Khai çorbasını içtikten sonra suyundan bir yudum aldı. "Doydum baba."

"İki kaşık çorbayla nasıl doydun?"  diye bağırdığımda zorla makarnasını da yemeye başladı.

Gerçekten kızmamdan anlıyordu. Başka türlü laf dinlediği yoktu.

"Yiyemiyorum. Zorlama." dedi dolan gözleriyle.

Sabırla bir nefes aldım ve tepsiyi kucağından çektim.

Lia gittikten sonra akşama kadar uyumuştu. Şimdi kalkmıştı ve ilaç içmesi gerekiyordu.

Tabii yemeğini yerse.

"Emin misin doyduğuna?"

"Evet."

İlacını da verdim ve yuttu.

Bana böyle çaresizce bakması beni çok sinirlendirmişti.

"Bak, seni anlamaya çalışıyorum ama beni zorluyorsun Khai." dedim parmağımı ona sallayarak.

"Ben-"

"Madem annenle yaşamak istiyordun neden bana demedin?"

Ağlayacağını anladığım an kendimi tuttum.

"Ağlama, biliyorum annene gittiğini."

"Seni zorla burada tutmuyorum Khai. İstiyorsan gidebilirdin, tabii annen seni isteseydi."

Ellerini yüzüne kapatıp hıçkırdı.

"Onun hayatında sana yer yok.

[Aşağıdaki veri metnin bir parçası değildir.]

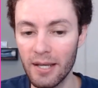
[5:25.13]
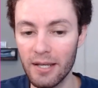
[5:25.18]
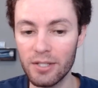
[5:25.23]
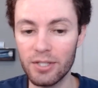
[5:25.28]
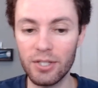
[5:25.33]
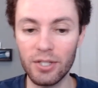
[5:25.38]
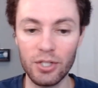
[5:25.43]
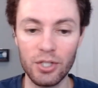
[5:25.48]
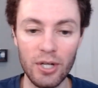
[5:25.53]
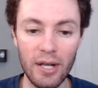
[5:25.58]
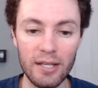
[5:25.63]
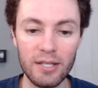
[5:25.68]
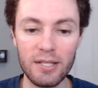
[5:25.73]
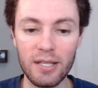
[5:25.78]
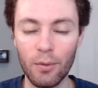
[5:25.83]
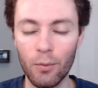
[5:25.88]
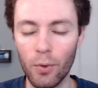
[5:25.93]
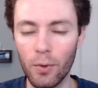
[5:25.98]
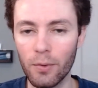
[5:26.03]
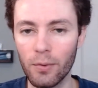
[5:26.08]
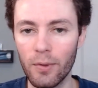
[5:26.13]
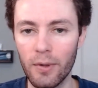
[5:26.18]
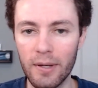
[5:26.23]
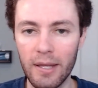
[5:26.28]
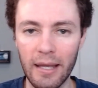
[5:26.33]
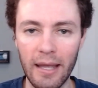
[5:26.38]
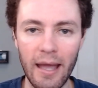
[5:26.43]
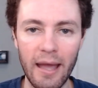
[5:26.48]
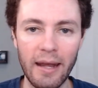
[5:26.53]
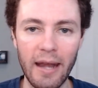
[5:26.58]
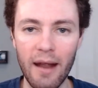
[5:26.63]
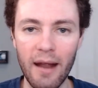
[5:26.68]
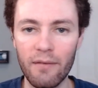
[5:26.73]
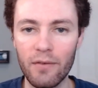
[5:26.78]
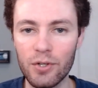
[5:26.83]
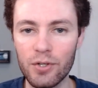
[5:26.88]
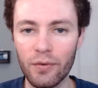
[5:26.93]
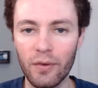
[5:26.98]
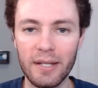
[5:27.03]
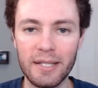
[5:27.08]
suggests that we're looking at an
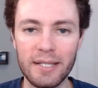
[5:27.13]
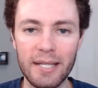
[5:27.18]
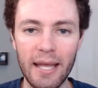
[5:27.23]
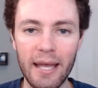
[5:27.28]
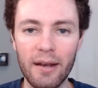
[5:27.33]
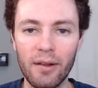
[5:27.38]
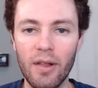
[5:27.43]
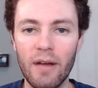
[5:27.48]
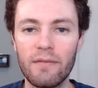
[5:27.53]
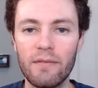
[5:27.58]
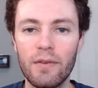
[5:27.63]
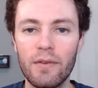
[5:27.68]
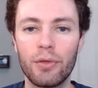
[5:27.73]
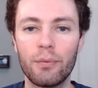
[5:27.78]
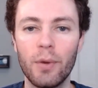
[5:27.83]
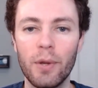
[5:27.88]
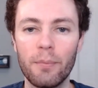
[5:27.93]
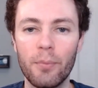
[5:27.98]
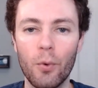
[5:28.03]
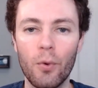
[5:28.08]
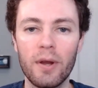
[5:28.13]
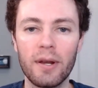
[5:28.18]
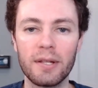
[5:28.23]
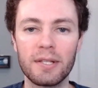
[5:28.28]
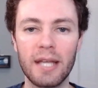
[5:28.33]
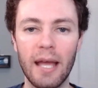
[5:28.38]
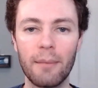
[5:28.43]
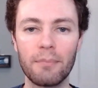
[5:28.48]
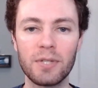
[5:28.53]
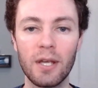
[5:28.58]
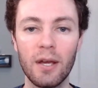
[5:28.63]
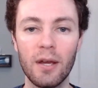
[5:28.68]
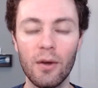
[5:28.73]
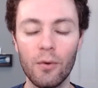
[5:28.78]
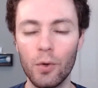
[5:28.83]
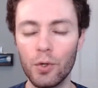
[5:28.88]
average of like 10, 11 3-point attempts,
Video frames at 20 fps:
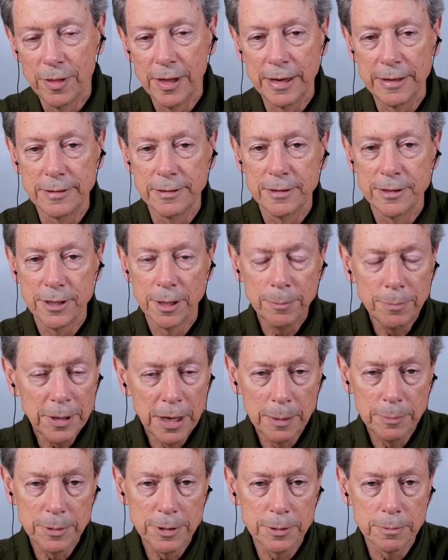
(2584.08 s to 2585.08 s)
that
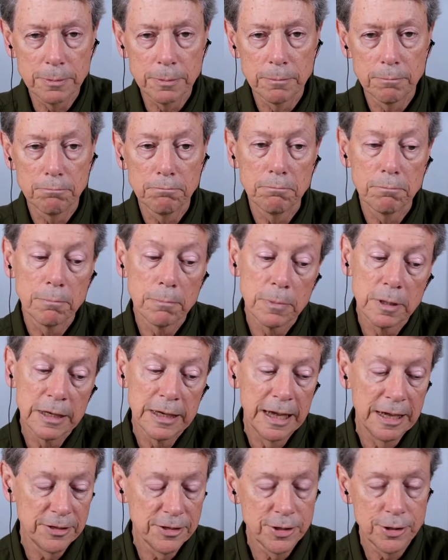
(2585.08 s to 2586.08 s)
sometimes
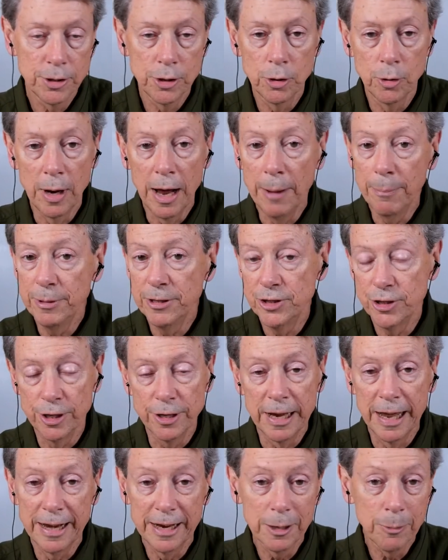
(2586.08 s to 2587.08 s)
gets to
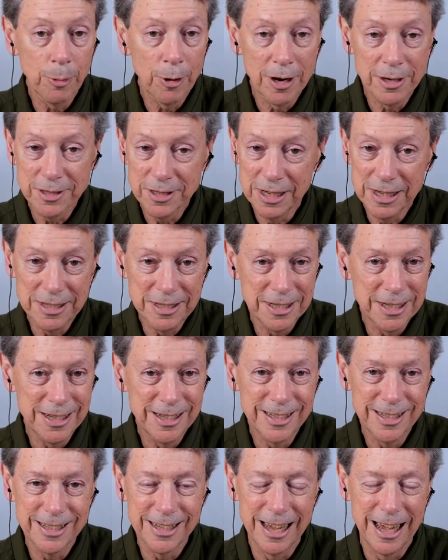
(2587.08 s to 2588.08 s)
epigenetic
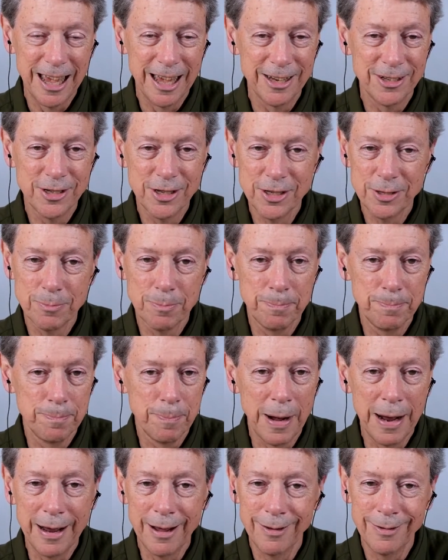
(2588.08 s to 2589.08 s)
processes and just
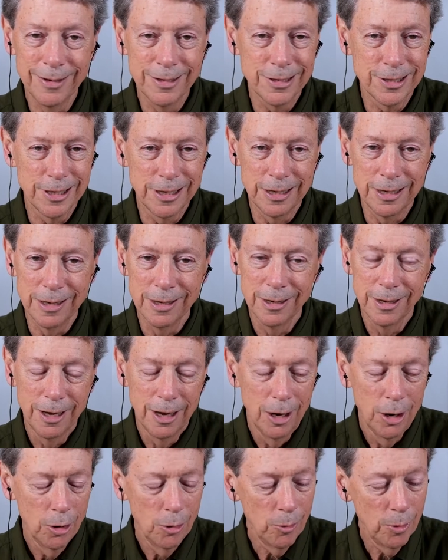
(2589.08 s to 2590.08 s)
biology,
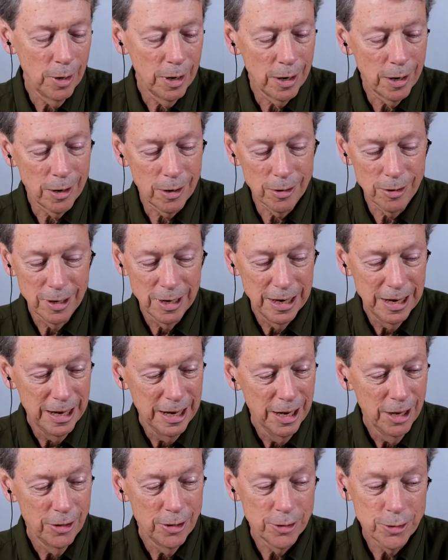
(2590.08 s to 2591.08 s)
where
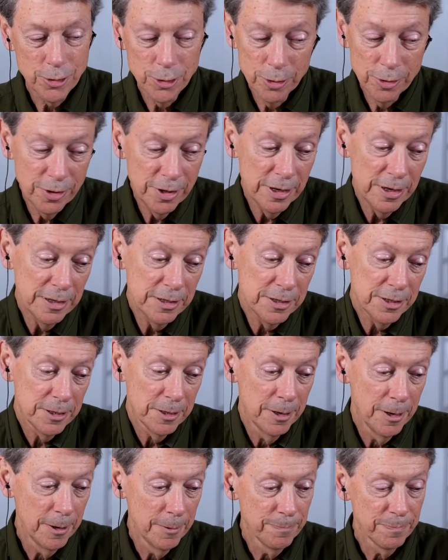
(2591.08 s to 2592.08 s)
the truth is,
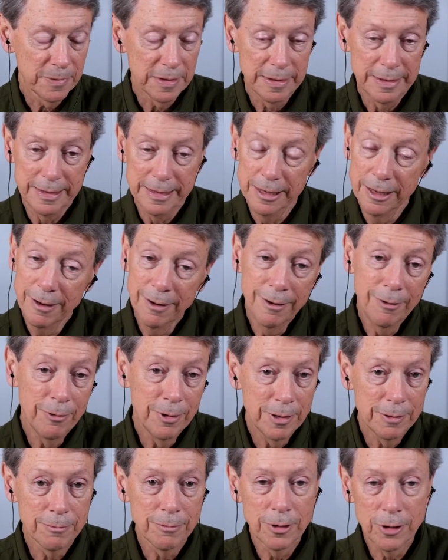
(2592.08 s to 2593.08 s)
you know,
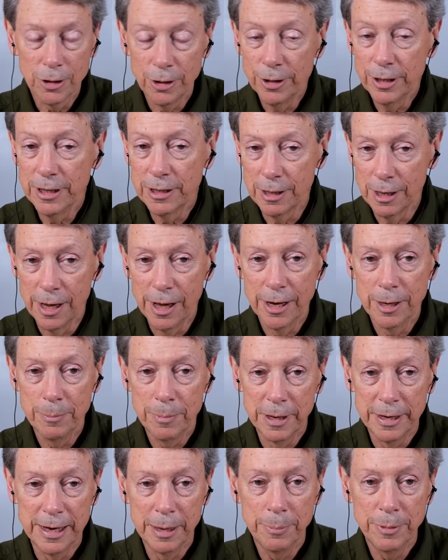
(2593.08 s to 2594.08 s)
we're, we're learning a lot
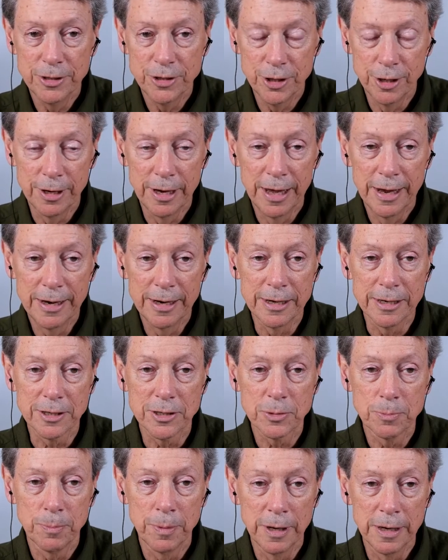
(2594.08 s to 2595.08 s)
about
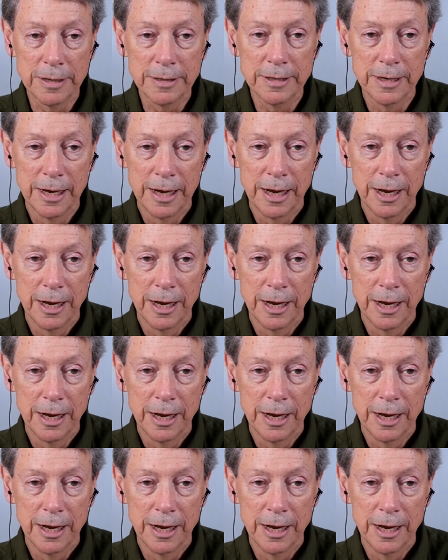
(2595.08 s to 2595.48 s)
epigenetics, but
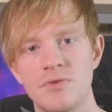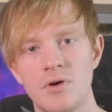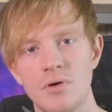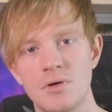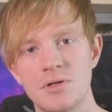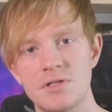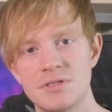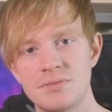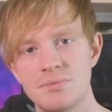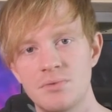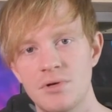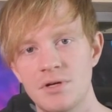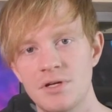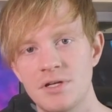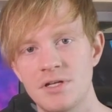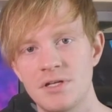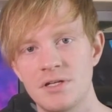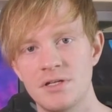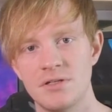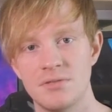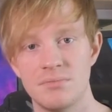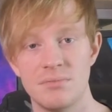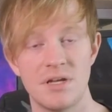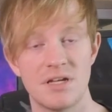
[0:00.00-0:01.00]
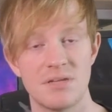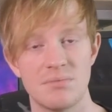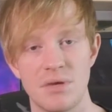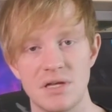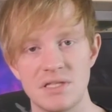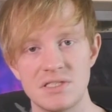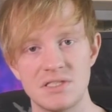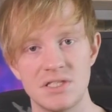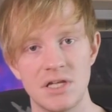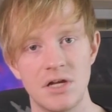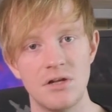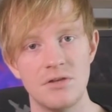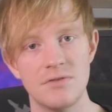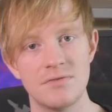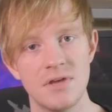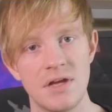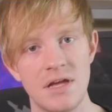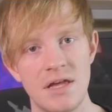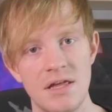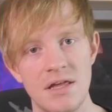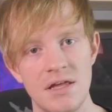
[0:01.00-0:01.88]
focus point, and like myself.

Üzgünüm ama annen kocasını sana tercih ediyor. Onunla mutlu."

"Neden böyle konuşuyorsun baba?"

"Ben senin için her şeyi yaparken sen bana nankörlük edip annene şikayet ediyorsun."

"Memnun değilsen yurda gidebilirsin kızım."

Hemen bana yapıştı. "Hayır, hayır hayır! Ne olur beni yurda verme baba."

Ağlayarak bana yalvardığında kolunu okşadım.

"O zaman sen de şımarıklığı kes artık. Her istediğin oluyor, her şeyin var. O kadar işimin arasında bir de bebek gibi senin yemek saatlerini mi düşüneyim?"

"Özür dilerim, çok özür dilerim. Lütfen baba beni yurda gönderme."

Yaptığı tek şey sadece ağlamaktı. Ve benim sinirlerimi bozuyordu.

"Baba lütfen. Yurda gitmek istemiyorum."

Ağlamaktan konuşamayacak hale geldiğinde konuşmayı kestim.

"Tamam. Ağlama, artık aklını başına topla ve derslerine odaklan. Bir daha da kendini aç bırakma."

"Tamam."

Odasından çıkmadan son kez seslendim. "Ben biraz dolaşıp geleceğim. Sana iyi geceler."

LIA

Oturduğum banka kulaklığımla şarkı dinlerken düşündüm tek şey sabah Khai ile konuşmamızdı.

Ona çok üzülmüştüm.

Aklımdan çıkmıyordu o hali.

Üzüntüyle denize bakarken birden yanıma birinin gelmesiyle oraya döndüm.

Kulaklığımı çıkarıp Zayn'e baktım.

Önce birbirimize baktık sonra da denize döndük.

Galiba ona kızmamı naz olarak düşünüyordu. Bu yüzden de yüz bulmuştu.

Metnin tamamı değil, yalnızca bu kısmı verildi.